**Action item**
If a line in the entries includes "Silent", show that line.

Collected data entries
= Beginning of Section =

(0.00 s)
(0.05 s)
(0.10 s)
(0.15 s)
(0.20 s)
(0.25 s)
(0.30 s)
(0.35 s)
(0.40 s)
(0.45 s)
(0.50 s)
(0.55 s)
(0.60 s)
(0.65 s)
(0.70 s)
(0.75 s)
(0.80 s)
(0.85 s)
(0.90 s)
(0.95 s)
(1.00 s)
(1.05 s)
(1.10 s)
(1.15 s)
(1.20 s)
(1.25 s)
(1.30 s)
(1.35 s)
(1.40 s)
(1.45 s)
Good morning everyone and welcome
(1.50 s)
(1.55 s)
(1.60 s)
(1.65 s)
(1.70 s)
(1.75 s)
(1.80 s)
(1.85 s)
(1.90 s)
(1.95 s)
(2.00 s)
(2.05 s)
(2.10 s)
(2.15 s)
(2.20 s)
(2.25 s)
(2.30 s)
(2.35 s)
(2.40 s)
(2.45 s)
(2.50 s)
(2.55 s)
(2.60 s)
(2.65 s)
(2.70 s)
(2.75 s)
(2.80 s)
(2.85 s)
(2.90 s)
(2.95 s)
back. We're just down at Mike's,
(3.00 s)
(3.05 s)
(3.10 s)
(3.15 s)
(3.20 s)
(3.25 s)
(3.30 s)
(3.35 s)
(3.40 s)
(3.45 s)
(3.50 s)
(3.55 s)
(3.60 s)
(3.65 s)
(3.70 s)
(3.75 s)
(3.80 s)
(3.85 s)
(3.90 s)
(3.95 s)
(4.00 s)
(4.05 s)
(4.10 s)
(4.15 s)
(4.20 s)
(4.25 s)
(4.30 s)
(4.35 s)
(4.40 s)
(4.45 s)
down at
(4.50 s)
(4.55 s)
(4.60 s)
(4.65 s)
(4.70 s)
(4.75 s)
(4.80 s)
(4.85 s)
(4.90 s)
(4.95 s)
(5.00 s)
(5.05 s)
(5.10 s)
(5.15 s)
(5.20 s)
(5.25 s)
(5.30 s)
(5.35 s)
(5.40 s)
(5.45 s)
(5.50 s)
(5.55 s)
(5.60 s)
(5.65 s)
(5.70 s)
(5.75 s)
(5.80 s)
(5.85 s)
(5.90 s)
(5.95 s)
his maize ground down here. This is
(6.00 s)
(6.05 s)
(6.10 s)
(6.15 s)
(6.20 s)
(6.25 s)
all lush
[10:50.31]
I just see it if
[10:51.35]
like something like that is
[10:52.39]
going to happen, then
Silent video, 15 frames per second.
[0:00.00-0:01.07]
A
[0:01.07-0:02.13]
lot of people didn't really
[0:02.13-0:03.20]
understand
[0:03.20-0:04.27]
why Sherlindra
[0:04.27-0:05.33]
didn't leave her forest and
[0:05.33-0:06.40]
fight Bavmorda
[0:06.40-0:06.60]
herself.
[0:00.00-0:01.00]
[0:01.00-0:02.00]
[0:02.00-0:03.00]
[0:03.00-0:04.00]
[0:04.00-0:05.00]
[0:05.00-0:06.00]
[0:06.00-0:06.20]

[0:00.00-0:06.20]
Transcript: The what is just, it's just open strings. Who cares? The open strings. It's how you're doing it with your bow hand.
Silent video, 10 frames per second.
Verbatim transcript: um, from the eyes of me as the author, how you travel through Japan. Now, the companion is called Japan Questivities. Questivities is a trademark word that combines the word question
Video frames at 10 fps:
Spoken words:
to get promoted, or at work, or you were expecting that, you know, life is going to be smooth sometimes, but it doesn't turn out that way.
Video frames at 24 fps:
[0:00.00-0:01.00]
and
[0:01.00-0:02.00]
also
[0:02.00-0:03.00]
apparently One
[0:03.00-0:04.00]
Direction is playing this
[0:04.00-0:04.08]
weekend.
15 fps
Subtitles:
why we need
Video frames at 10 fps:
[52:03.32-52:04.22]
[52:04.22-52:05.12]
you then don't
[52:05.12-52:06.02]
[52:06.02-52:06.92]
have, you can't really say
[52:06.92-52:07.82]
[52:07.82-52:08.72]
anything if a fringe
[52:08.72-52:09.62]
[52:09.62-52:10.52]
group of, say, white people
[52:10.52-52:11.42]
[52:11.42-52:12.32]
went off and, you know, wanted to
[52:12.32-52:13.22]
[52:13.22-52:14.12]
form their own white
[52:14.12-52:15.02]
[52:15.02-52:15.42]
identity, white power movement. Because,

= End of Section =

**Solution to this problem**
Silent video, 15 frames per second.
Silent video, 10 frames per second.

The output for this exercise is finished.